The Poddar house has an aura – an incandescent energy that vibrates incessantly; simple in appearance, the spaces within and outside it, resonate soulfully; this is a constant feature in all of Husna Rahaman’s works.
As we come by Poddar house, our vision is arrested by the composition of orange, beige and white planes looking down at us, welcoming us into its portals. The design scheme has adhered to Vastu elements; hence straight lines govern the textured external façades. A white finger wall casts dramatic shadows on the walls throughout the day; the longer facades, window shades and full height rectangular glazing contribute to some more linear patterns adding to the drama. This keeps us enthralled even as we step inside and are greeted by spacious, airy and well lit volumes.
At the entrance foyer one gets a kaleidoscopic view of all the public spaces – open kitchen, dining room and living room on the ground floor and of the family room at the next level. Concurrently the use of glazing panels that run the full height, guarantee a steady play of shifting shadows. The perimeters of the functional spaces in the ground floor are defined not by walls, but by ceilings, while the circulation passages are devoid of ceiling and run the entire height of the house ensuring openness throughout.
The white volumes on the ground floor set the bright furniture, finishes and illumination features to an advantage. The dialogue between the different levels and the inside-outside is a quality that has been intentional, as Husna believes her spaces need to be emotive. According to her, ‘emotion is e + motion, and spaces which are in such a state of constant motion are filled with zeal and passion.

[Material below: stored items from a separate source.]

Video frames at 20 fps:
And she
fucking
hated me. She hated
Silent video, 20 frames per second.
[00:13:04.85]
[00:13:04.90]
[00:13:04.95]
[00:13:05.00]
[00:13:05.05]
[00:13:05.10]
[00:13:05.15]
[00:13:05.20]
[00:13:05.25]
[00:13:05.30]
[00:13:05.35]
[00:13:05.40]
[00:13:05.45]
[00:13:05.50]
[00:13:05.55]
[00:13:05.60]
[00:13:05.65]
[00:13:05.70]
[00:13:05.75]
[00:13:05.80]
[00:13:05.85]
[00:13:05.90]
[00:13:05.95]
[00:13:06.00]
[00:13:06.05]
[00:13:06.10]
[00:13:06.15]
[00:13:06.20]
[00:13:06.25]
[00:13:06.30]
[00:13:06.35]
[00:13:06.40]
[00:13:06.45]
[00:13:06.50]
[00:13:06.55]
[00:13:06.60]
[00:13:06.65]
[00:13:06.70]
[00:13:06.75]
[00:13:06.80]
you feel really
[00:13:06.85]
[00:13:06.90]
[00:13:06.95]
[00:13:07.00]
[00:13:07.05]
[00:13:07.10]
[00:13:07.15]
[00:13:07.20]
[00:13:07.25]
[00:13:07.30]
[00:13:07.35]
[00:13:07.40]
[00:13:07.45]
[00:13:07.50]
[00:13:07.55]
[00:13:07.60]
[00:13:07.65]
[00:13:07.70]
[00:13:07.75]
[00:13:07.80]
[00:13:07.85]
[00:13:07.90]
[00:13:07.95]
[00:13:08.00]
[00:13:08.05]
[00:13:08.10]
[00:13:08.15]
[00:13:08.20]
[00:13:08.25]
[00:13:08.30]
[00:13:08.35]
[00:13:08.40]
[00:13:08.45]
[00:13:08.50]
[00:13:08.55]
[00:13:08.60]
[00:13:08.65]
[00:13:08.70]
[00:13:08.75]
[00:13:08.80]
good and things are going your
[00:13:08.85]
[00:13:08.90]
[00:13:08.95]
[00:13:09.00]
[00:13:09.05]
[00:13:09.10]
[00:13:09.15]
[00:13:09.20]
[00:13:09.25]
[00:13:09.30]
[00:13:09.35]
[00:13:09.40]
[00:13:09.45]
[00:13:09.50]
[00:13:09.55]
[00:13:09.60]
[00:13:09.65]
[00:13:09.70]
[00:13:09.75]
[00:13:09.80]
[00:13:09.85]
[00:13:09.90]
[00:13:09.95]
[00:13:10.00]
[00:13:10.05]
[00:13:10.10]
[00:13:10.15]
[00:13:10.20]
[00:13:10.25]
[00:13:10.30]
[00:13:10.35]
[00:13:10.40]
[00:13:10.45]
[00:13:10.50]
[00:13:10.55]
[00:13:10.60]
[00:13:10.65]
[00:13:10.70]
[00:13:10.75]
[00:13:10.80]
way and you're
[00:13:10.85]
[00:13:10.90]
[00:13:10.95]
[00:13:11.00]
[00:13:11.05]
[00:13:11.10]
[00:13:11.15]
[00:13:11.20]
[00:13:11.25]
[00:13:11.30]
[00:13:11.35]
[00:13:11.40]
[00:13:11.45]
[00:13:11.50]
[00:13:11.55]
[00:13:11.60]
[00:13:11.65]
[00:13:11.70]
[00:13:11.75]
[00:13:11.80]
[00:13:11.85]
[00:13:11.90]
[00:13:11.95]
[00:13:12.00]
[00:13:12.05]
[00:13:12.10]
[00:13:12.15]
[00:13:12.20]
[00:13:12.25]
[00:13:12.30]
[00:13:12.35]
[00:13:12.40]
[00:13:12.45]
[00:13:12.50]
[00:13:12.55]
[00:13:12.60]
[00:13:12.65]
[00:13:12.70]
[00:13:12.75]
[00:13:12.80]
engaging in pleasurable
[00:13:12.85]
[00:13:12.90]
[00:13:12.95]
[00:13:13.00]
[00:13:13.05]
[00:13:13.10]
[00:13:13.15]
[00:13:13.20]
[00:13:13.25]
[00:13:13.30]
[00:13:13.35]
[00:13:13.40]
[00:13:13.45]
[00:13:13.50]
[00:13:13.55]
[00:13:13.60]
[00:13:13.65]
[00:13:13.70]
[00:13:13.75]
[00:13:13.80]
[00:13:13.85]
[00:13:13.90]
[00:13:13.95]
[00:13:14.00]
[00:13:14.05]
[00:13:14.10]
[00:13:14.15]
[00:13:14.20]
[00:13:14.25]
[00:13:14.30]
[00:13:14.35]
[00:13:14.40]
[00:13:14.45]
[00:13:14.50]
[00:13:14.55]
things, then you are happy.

Immediately above the living room is the family room, a double heighted space that has clear views into the spaces below and the beautiful landscape outside. We are led to this space by a staircase which for the longest time has been an intrinsic tool towards creating architectural drama; in the Poddar house it translates as a design constituted in two parts – granite tread and risers with glass railing lead you to the first landing and thereafter wood and metal become the key materials.
The open planning is limited to the public rooms; the bedrooms are encased and have been personalised according to the occupant’s tastes, but with strokes that maintain the vibrant energy. The children, who are crazy football fans, find their heroes idolised in the huge graphics papering the walls in their bedroom. A younger and more youthful approach to the design of these spaces and the furniture has ensured a personal experience that has been welcomed.
The master bedroom on the contrary is elegant in beige and white tones of granite draping every surface of the room. Splashing red into the room is a Prasanna Kumar painting framed on a Japanese shoji – a sliding panel which unifies and separates the bedroom from the glass walled bathroom.
Husna has used lighting as an architectural tool, to transform every brick into a magical dot; she has used the element in its many natural and artificial versions to transform unique spatial equations with the vast volumes. Large windows allow abundant natural radiance – the light and shadow effects of which create dramatic pauses where ever it falls. Artificial lighting on the other hand in myriad unique features, bejewels the hiatus in the spaces, transcending from one definition to other.
By allowing a free passage to external elements, like air, light and scenic views, through the numerous small and large fenestrations the house rises above being just that and becomes a haven. Husna Rahaman’s designs are defined by thespian compositions that weave textures, colours, architectural elements, light and frequently surprising strokes in one unified entity.